### Required work
Every entry that follows is to be set down exactly, with its pictures omitted.

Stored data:
((

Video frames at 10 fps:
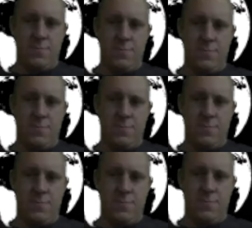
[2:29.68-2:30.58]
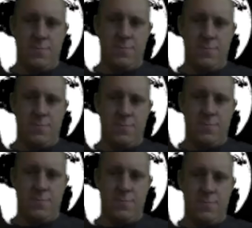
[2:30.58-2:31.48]

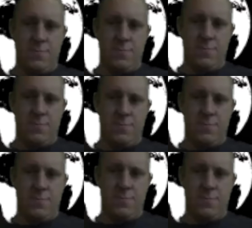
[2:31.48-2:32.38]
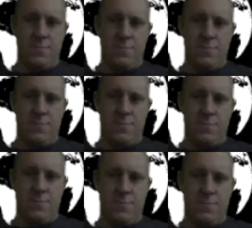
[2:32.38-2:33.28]

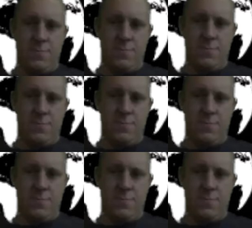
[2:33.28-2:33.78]
(not speaking)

))

### Exercise response
Video frames at 10 fps:
[2:29.68-2:30.58]
[2:30.58-2:31.48]

[2:31.48-2:32.38]
[2:32.38-2:33.28]

[2:33.28-2:33.78]
(not speaking)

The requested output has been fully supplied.